You’ll need to call into a building society or bank to obtain a personal loan. Once granted, these enable you to spread the cost of purchasing a new car over a period of time that can last anywhere from one year to seven years. According to the earlier mentioned survey by WhatCar? a personal loan is the most popular way to finance a new vehicle, with a third of those who were involved in the motoring publication’s poll saying they favoured this finance option over all others.
When you are looking to borrow over a lengthy period of time, consider a personal loan. This is because they usually make for the cheapest finance option to do so. They also mean that you will own the car from the moment you take out the loan. Competitive fixed interest rates can be gained if you shop around for your personal loan too, while you often won’t even need to worry about paying a deposit to get the loan.

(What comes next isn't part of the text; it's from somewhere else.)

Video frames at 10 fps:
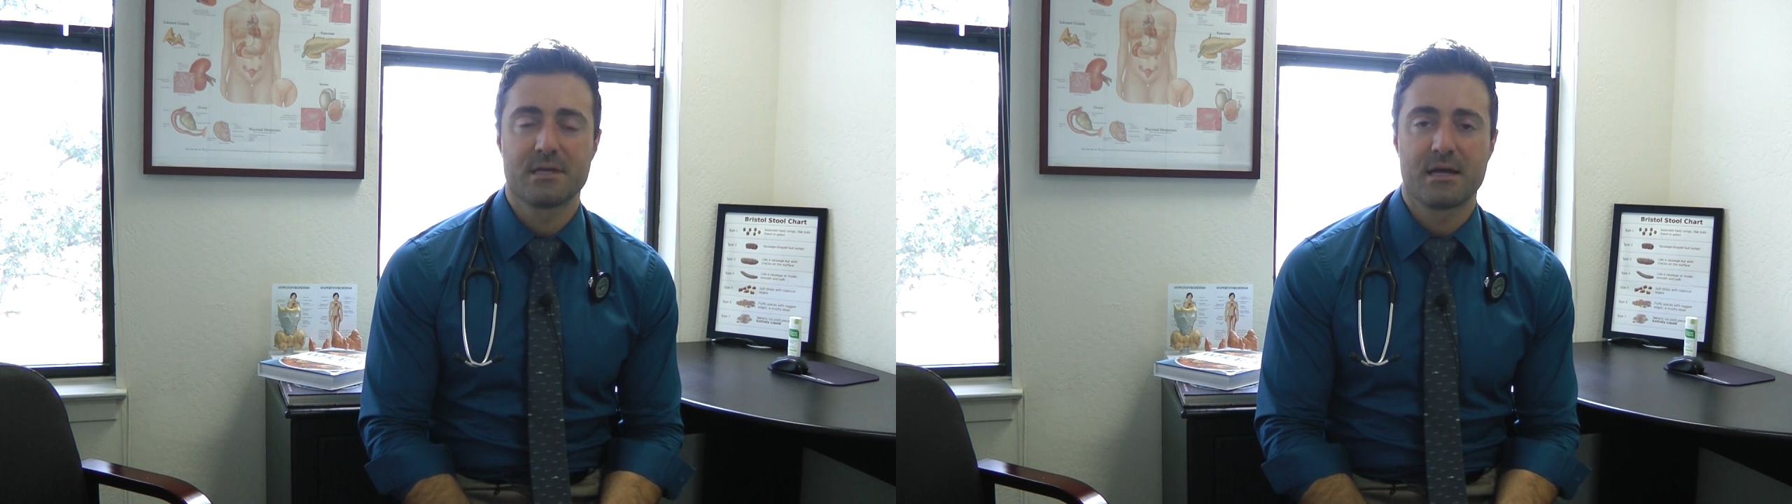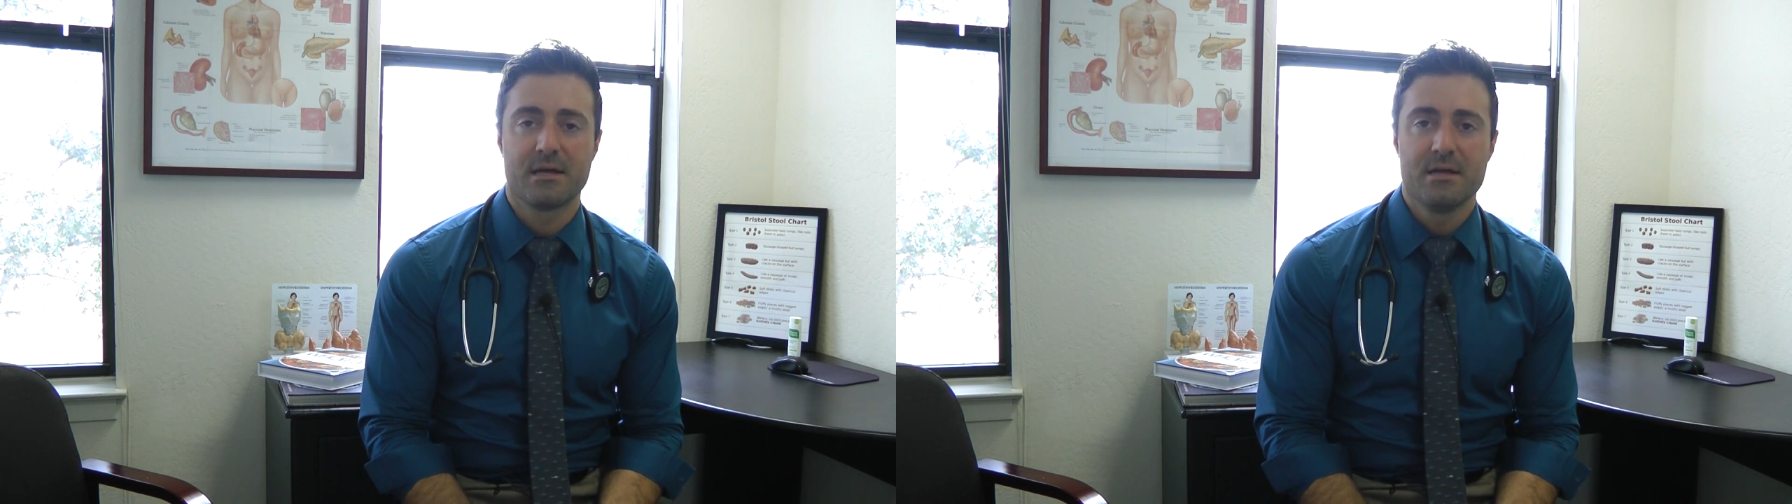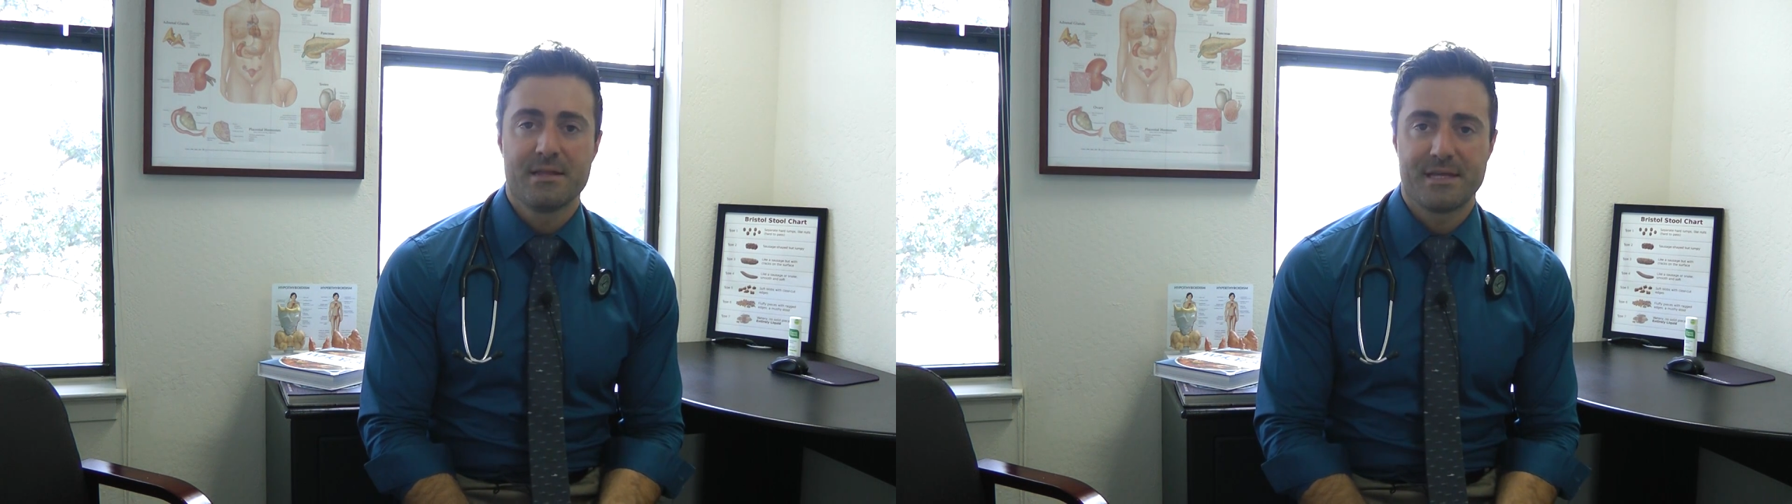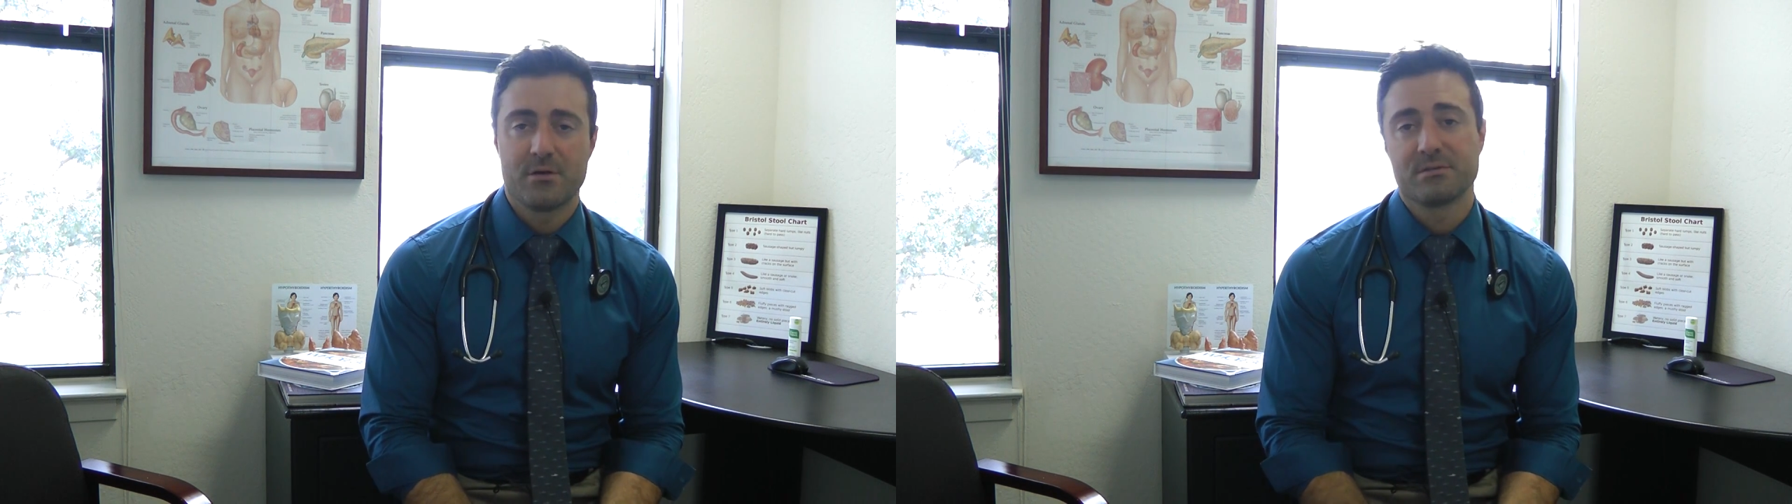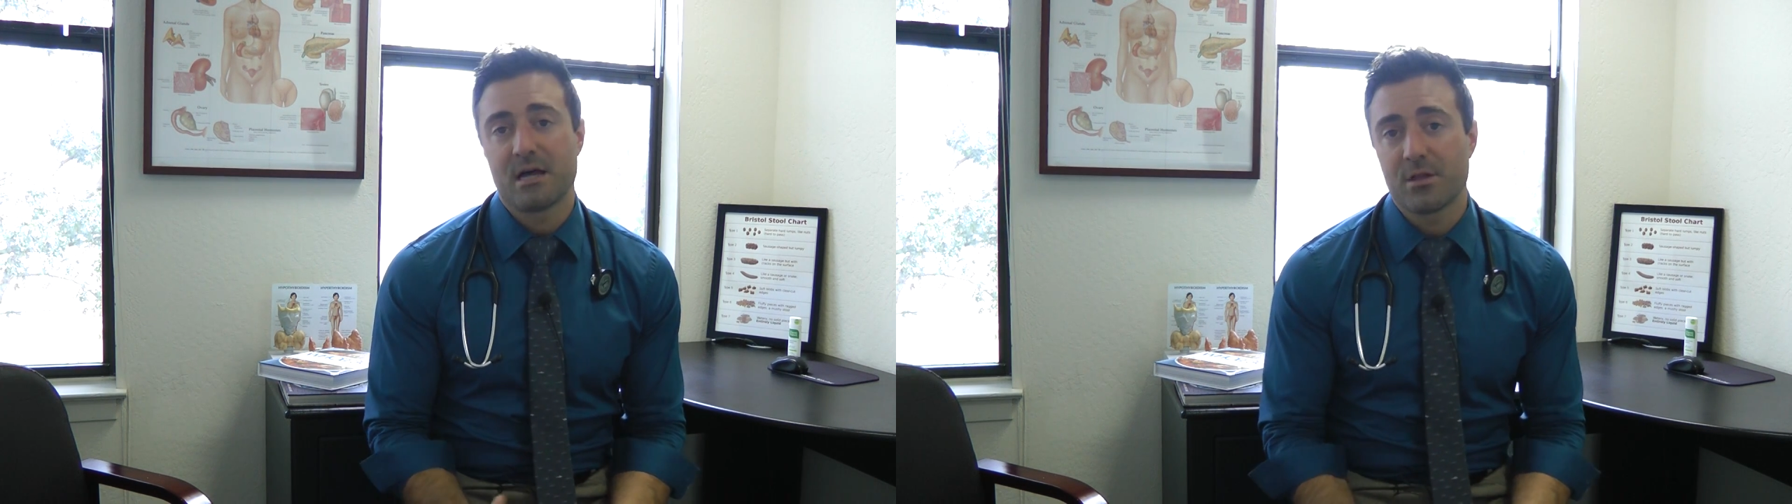uh, they
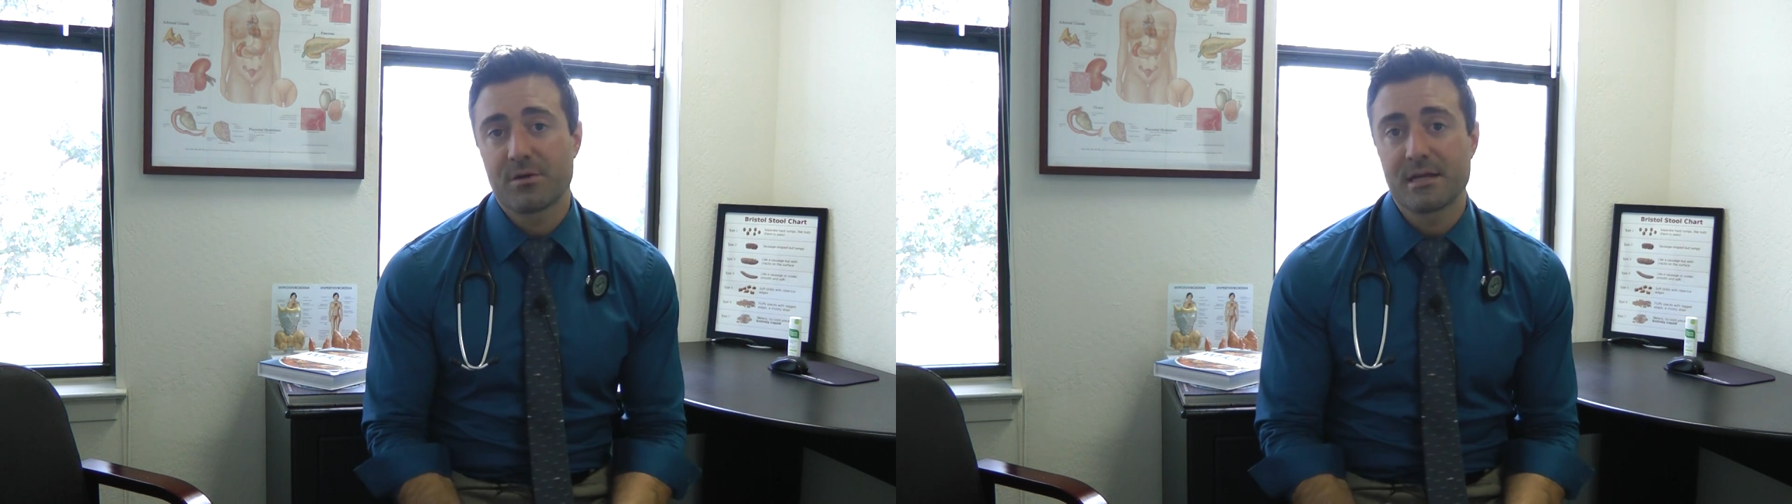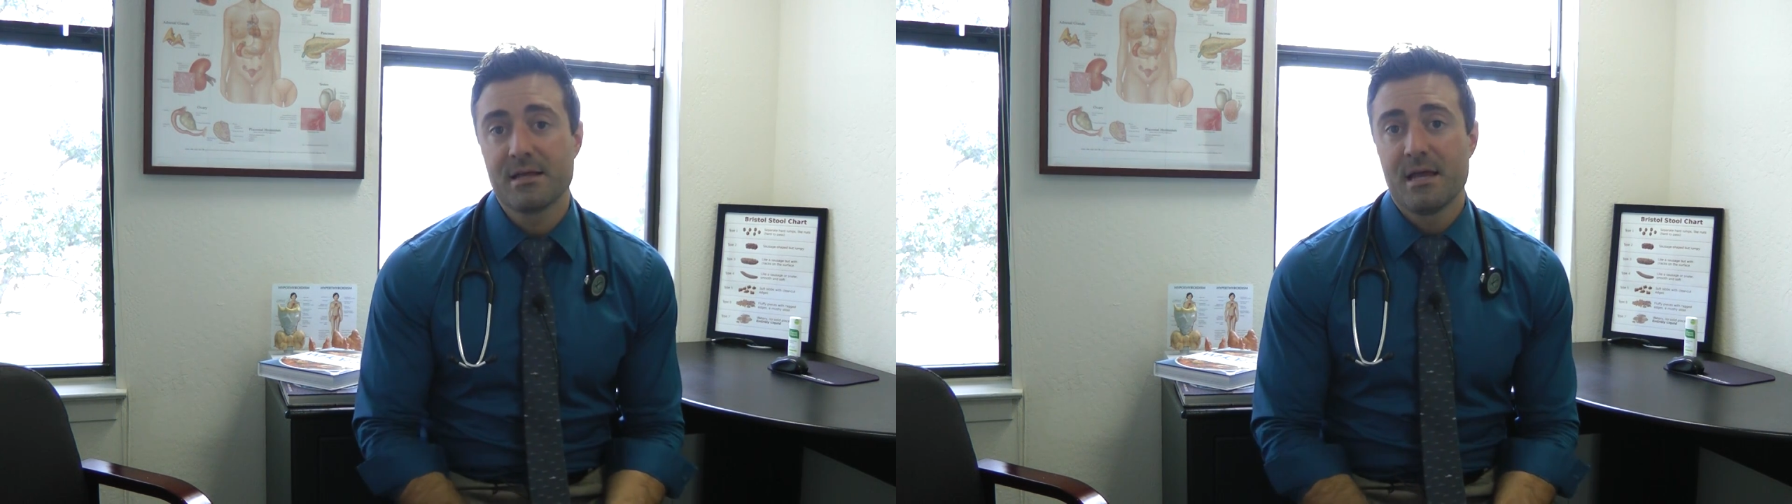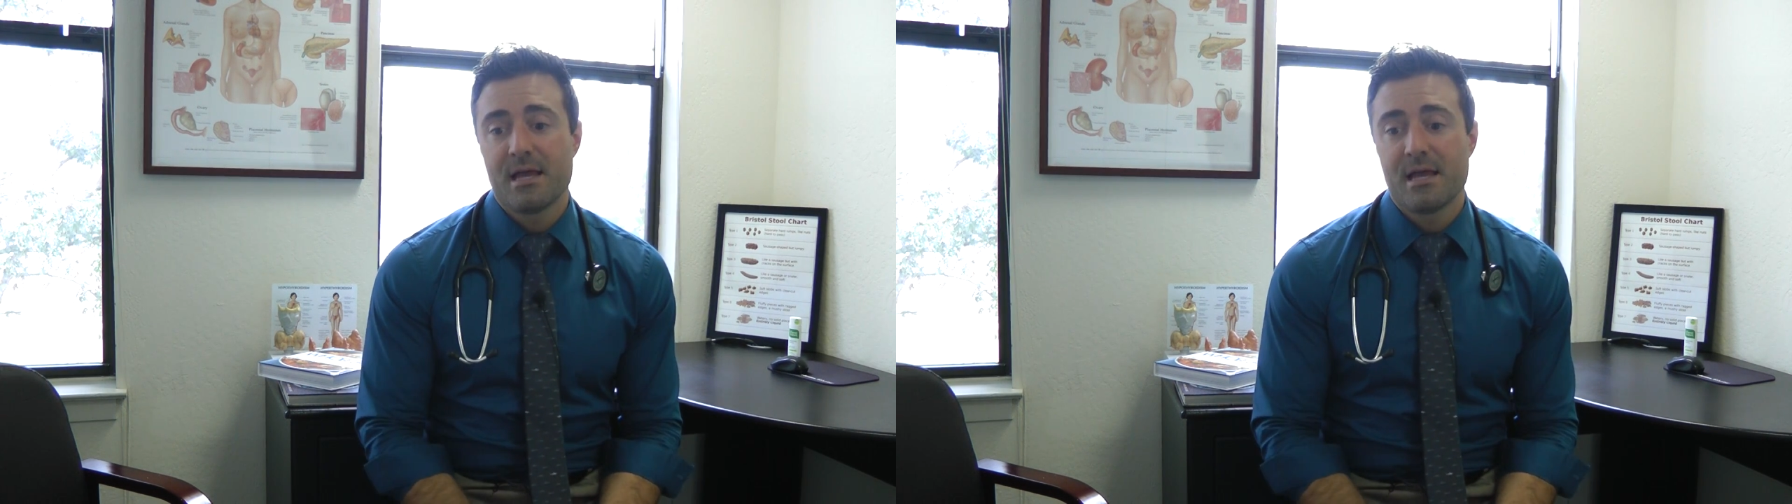don't tolerate.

You’ll find so many benefits from buying a new vehicle with the use of a personal loan. You won’t need to worry about any annual mileage restrictions, for instance, while you won’t need to hand the car back to the dealership once the loan is paid either — thus no need to be concerned about reconditioning costs either.
Just refrain from falling behind on payments. If you do, any of your assets can be seized — only your vehicle will be vulnerable to being reprocessed should the same thing happen with dealer finance. A clean credit rating will likely be required if you want to take out a personal loan too, while you’ll also beat the brunt of your car’s depreciation due to you owning the vehicle from the moment you take out the loan. Ensure the vehicle that you have your eyes on will be something that you can imagine driving for years to come, as the lender will still require you to repay the full loan even if you sell it or it gets written-off.
What are my options when purchasing a used car?
When you’re buying a used vehicle, both PCP and HP agreements can also be used. Each agreement uses the same principles as we’ve covered earlier too. Of course, you can also take out a personal loan when looking for a way to finance a used car.
It’s a bit more complicated to explain leasing when focusing on the second-hand vehicle market though. Some dealers will allow their used cars to be leased, but not all of them. Many dealers will determine the amount that you have to pay on a monthly basis based on how much they expect the vehicle that’s being leased will depreciate over the finance term you have in mind. This may result in you witnessing more expensive leasing deals that you’d have expected though, as the residual values of used cars are usually more difficult to forecast and so dealers will be aiming to always cover the cost of any unexpectedly severe depreciation periods.